The Waiting Is the Hardest Part
DatacenterDynamics notes in the above-mentioned article that “there are very few occasions when an industry breathes a sigh of relief because of a new tax. But after a year of debate, confusion and sitting on the fence, the UK data center industry did exactly that.” A similar problem—recently resolved in the U.K.—troubles the U.S. data center industry as well: what will the government do?
Because the future of regulations regarding carbon emissions is up in the air, data centers in the U.S. are unsure what to expect. If a costly tax is to be imposed on these emissions, as has been done in the U.K., then data center operators will likely wish to begin energy efficiency improvements sooner rather than later. But such improvements could turn out to be expensive, and the potential return on the investment will depend in large part on the requirements of potential regulations (the return on investment may be significantly less if no regulations are enacted, even though overall efficiency is increased).
Given that a major election year in the U.S. (2012) has almost arrived, companies will likely get no better sense about new regulations for some time. Given the current precarious position of the economy, which is teetering on the edge of a second recession, the federal government is unlikely to add new taxes and regulations in this area—at least until after the election.
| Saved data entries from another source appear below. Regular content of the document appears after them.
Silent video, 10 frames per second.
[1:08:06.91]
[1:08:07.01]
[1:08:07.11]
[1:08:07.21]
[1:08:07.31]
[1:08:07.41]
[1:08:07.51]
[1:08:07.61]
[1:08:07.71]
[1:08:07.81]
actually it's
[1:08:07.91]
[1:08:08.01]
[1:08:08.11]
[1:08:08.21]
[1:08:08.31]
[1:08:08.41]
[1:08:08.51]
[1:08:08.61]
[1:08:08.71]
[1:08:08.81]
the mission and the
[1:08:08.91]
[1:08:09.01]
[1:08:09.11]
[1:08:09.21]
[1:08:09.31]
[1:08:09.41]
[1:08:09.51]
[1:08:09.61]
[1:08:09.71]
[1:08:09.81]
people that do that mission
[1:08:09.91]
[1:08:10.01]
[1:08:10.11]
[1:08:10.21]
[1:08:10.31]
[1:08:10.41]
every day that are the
Even then, however, the failure of “green jobs” and “clean energy” to catch on as an economic driver likely means little popular support for more environmental regulations. Furthermore, controversies surrounding climate change data have brought the entire matter of the danger of carbon emissions into question. (Granted, climate change proponents like to say that “the science is settled”; but why do they keep having to repeat themselves if that’s the case?)
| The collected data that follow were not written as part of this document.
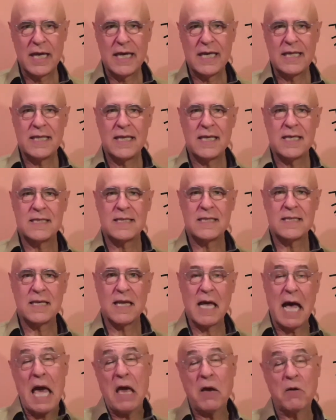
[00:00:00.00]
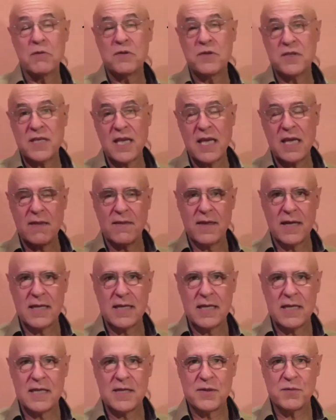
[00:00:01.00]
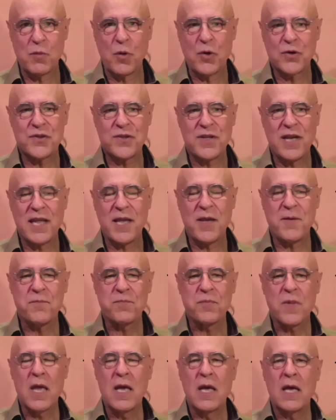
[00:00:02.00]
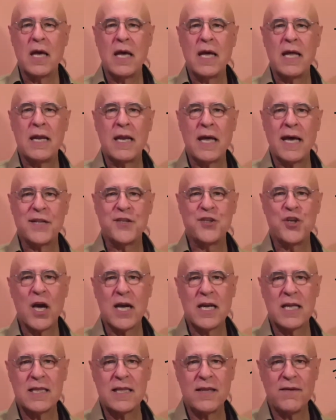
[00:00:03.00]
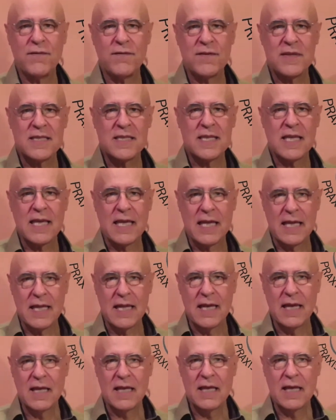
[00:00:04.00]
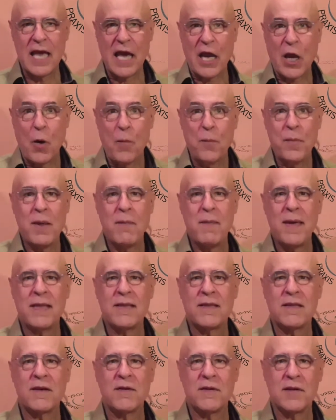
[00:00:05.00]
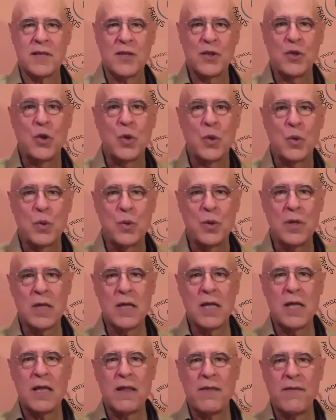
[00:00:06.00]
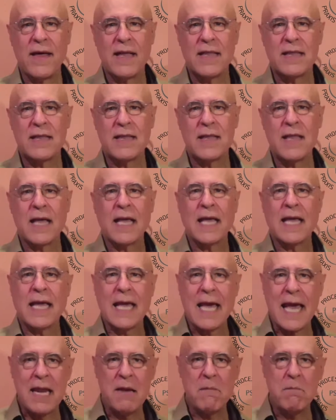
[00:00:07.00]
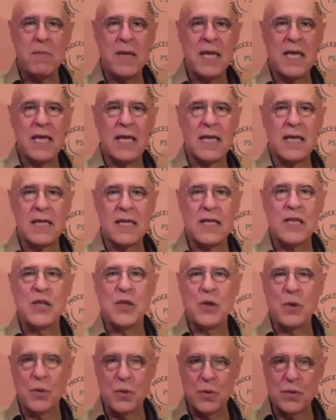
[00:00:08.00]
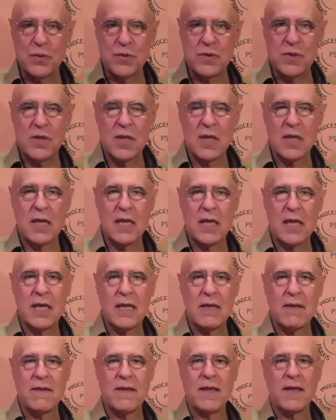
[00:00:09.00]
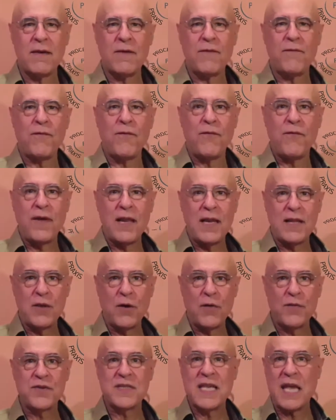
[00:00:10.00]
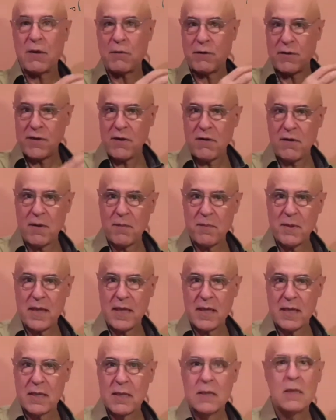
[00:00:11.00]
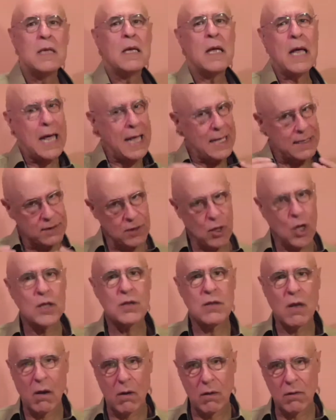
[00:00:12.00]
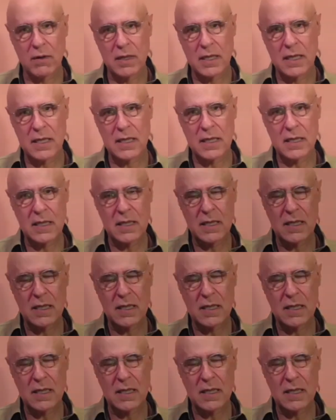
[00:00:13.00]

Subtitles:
It is, I would say that it is mostly an adjunctive skill, a complementary tool that can be used in the field of psychotherapy and not only.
The change in the U.K.’s CRC from a complicated cap-and-trade scheme to a simpler tax seems to be rather benign, but it may signal a change in attitudes regarding climate change and concomitant government regulations. Currently, the data center industry in the U.S. is in a state of uncertainty, as the future of such regulations is in doubt. Because data centers consume so much energy—and because energy is such a large portion of data center budgets—carbon emission regulation could be a tremendous blow to the industry. Despite the uncertainty, however, some signs seem to indicate that the climate change bubble may be bursting. How long this process would take, however, is uncertain, and the federal government may institute regulations and/or a tax anyway.